The assignment of gene function remains a difficult but important task in computational biology. The establishment of the first Critical Assessment of Functional Annotation (CAFA) was aimed at increasing progress in the field. We present an independent analysis of the results of CAFA, aimed at identifying challenges in assessment and at understanding trends in prediction performance. We found that well-accepted methods based on sequence similarity (i.e., BLAST) have a dominant effect. Many of the most informative predictions turned out to be either recovering existing knowledge about sequence similarity or were "post-dictions" already documented in the literature. These results indicate that deep challenges remain in even defining the task of function assignment, with a particular difficulty posed by the problem of defining function in a way that is not dependent on either flawed gold standards or the input data itself. In particular, we suggest that using the Gene Ontology (or other similar systematizations of function) as a gold standard is unlikely to be the way forward.

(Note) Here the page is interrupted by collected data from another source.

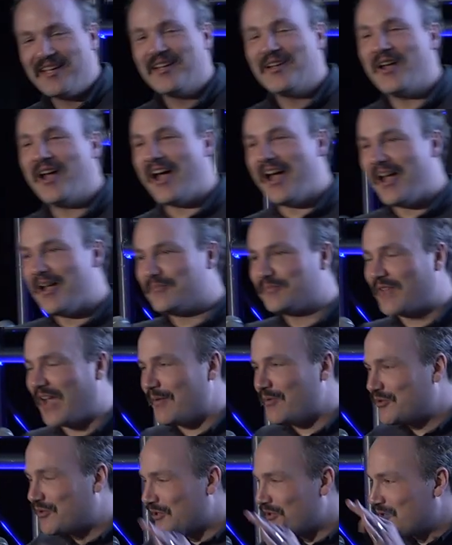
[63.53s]
Um, I'm
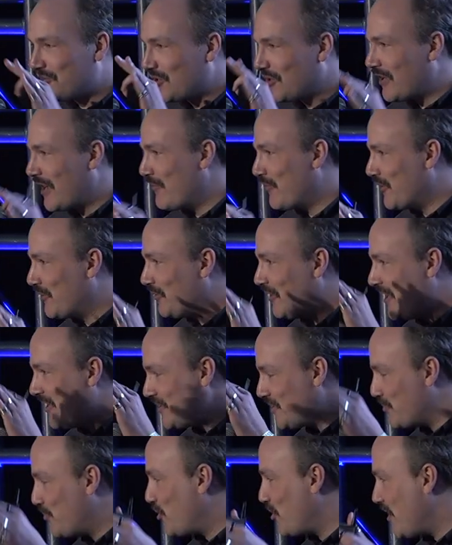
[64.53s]
just going to start. I'm going to lay
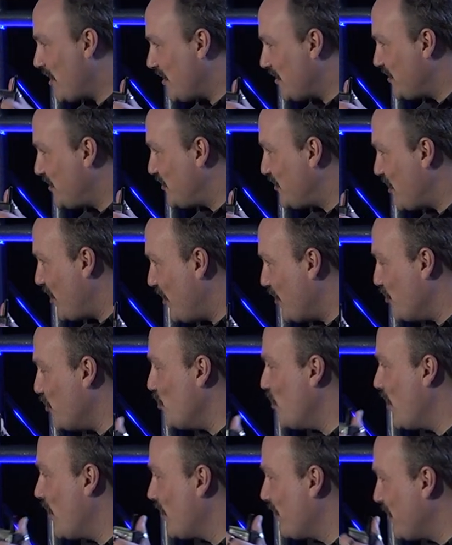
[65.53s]
some praise on New
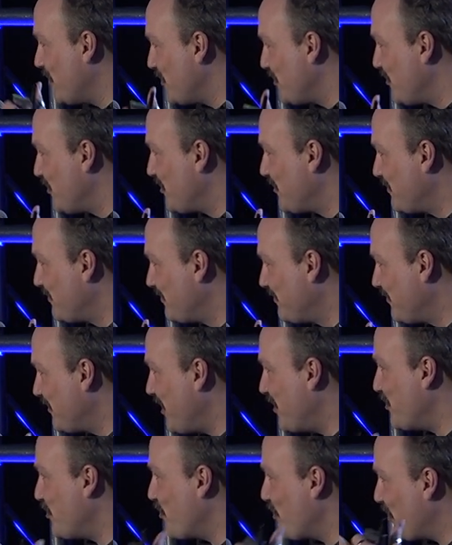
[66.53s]
Harvest,
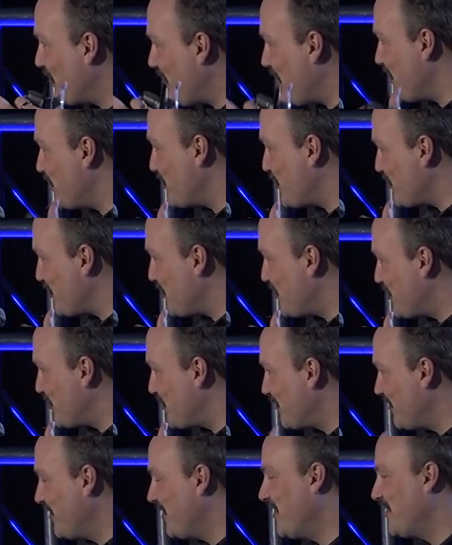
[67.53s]
on the organizers,
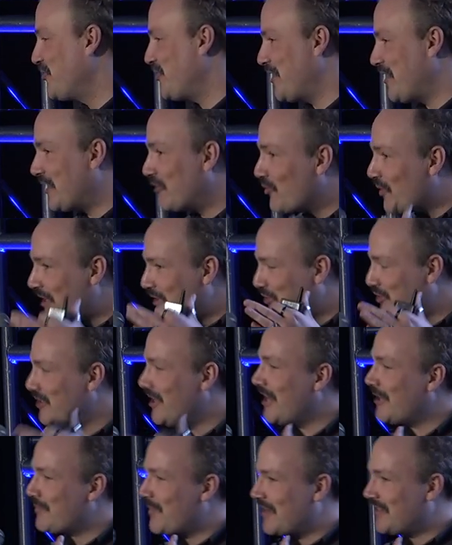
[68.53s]
try to
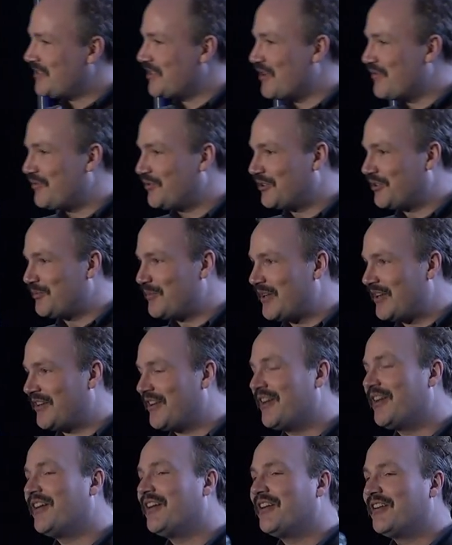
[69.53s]
ingratiate myself a little bit.
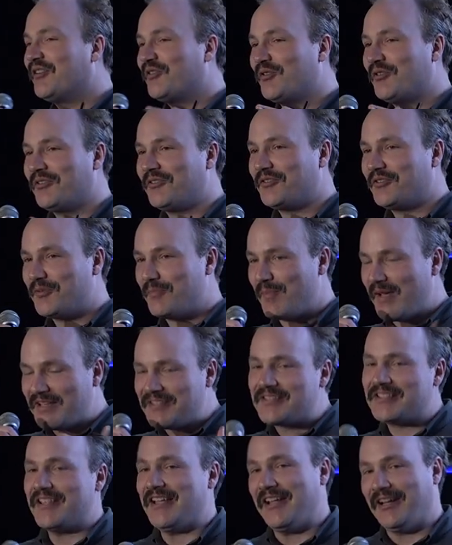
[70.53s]
The
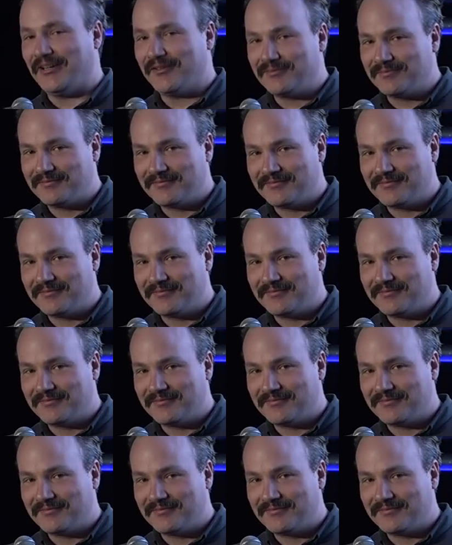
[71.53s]
best thing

基因功能的分配仍然是计算生物学中一项具有挑战性但很重要的任务。首次进行关键功能注释评估(CAFA)的目的是为了增加该领域的进展。我们对 CAFA 的结果进行了独立分析,旨在确定评估中的挑战,并了解预测性能的趋势。我们发现,基于序列相似性的被广泛接受的方法(即 BLAST)具有主导作用。许多最具信息量的预测结果要么是恢复了关于序列相似性的现有知识,要么是已经在文献中记录的“后预测”。这些结果表明,即使在定义功能分配任务方面,仍然存在深刻的挑战,特别是在以不依赖有缺陷的黄金标准或输入数据本身的方式定义功能方面存在困难。特别是,我们建议将基因本体论(或其他类似的功能分类系统)作为黄金标准不太可能是前进的方向。